• Exercise prompt:
Leave every picture out and write out the records below exactly.

START Raw data

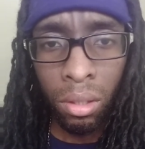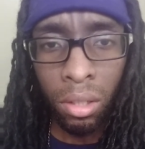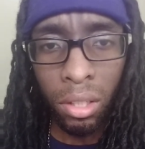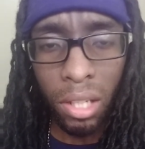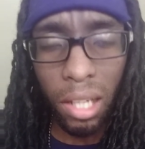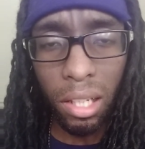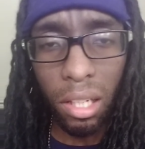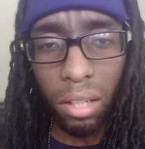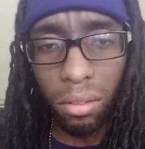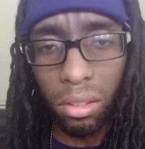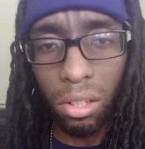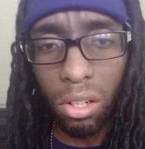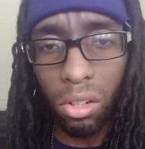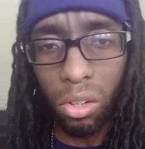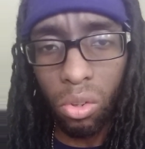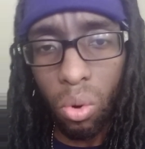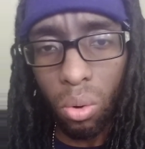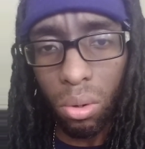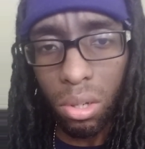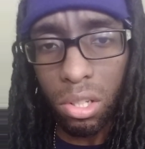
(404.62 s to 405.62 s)
They lived in
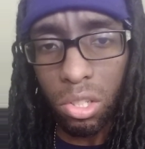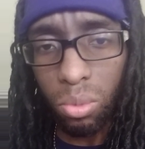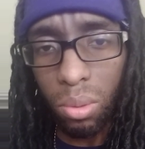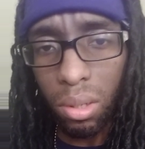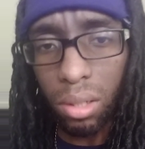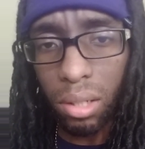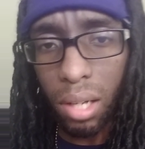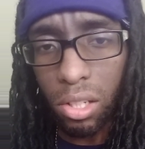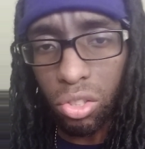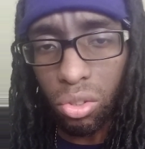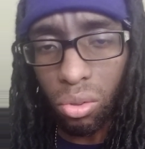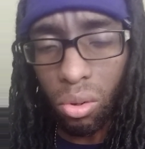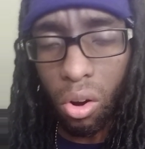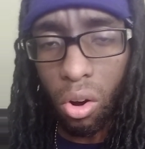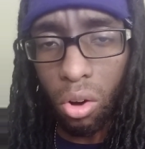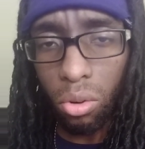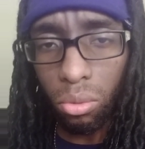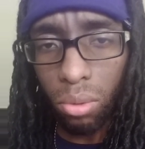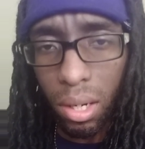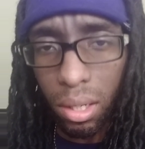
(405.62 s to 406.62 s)
accordance with nature
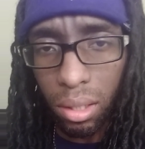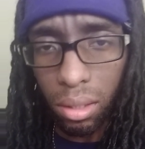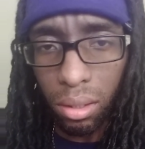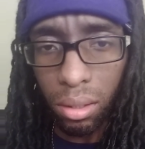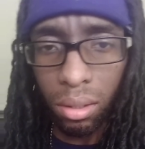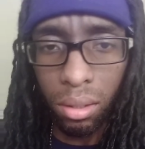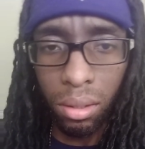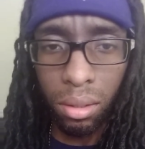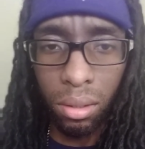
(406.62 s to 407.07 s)
already.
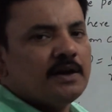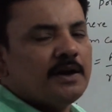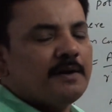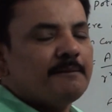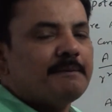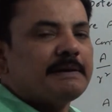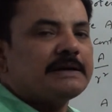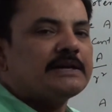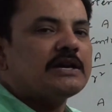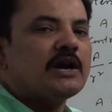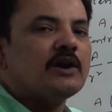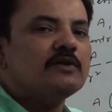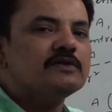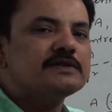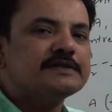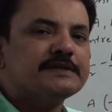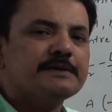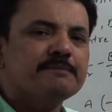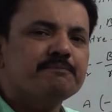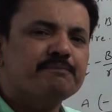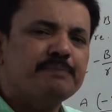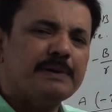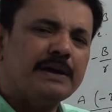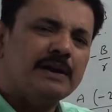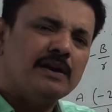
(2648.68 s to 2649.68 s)
But how
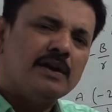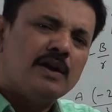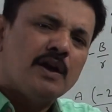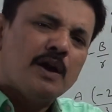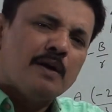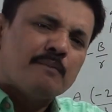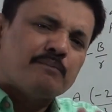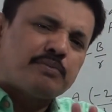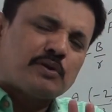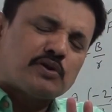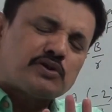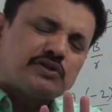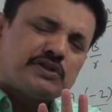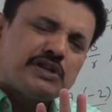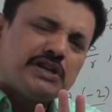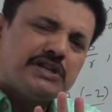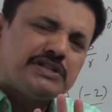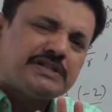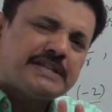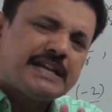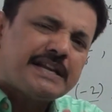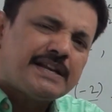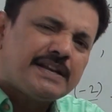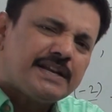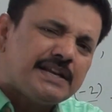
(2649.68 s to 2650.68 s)
simple?
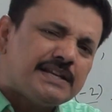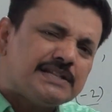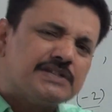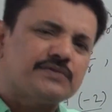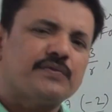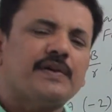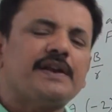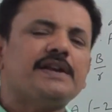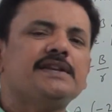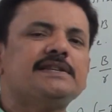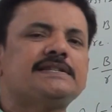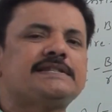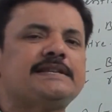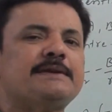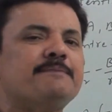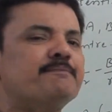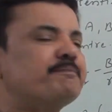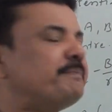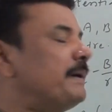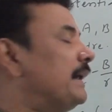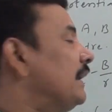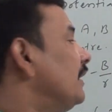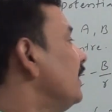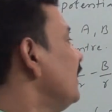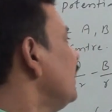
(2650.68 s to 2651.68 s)
Procedure is very
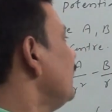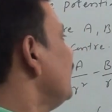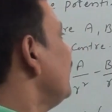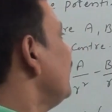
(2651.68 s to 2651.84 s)
simple.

END Raw data

• Output for this task:
(404.62 s to 405.62 s)
They lived in
(405.62 s to 406.62 s)
accordance with nature
(406.62 s to 407.07 s)
already.
(2648.68 s to 2649.68 s)
But how
(2649.68 s to 2650.68 s)
simple?
(2650.68 s to 2651.68 s)
Procedure is very
(2651.68 s to 2651.84 s)
simple.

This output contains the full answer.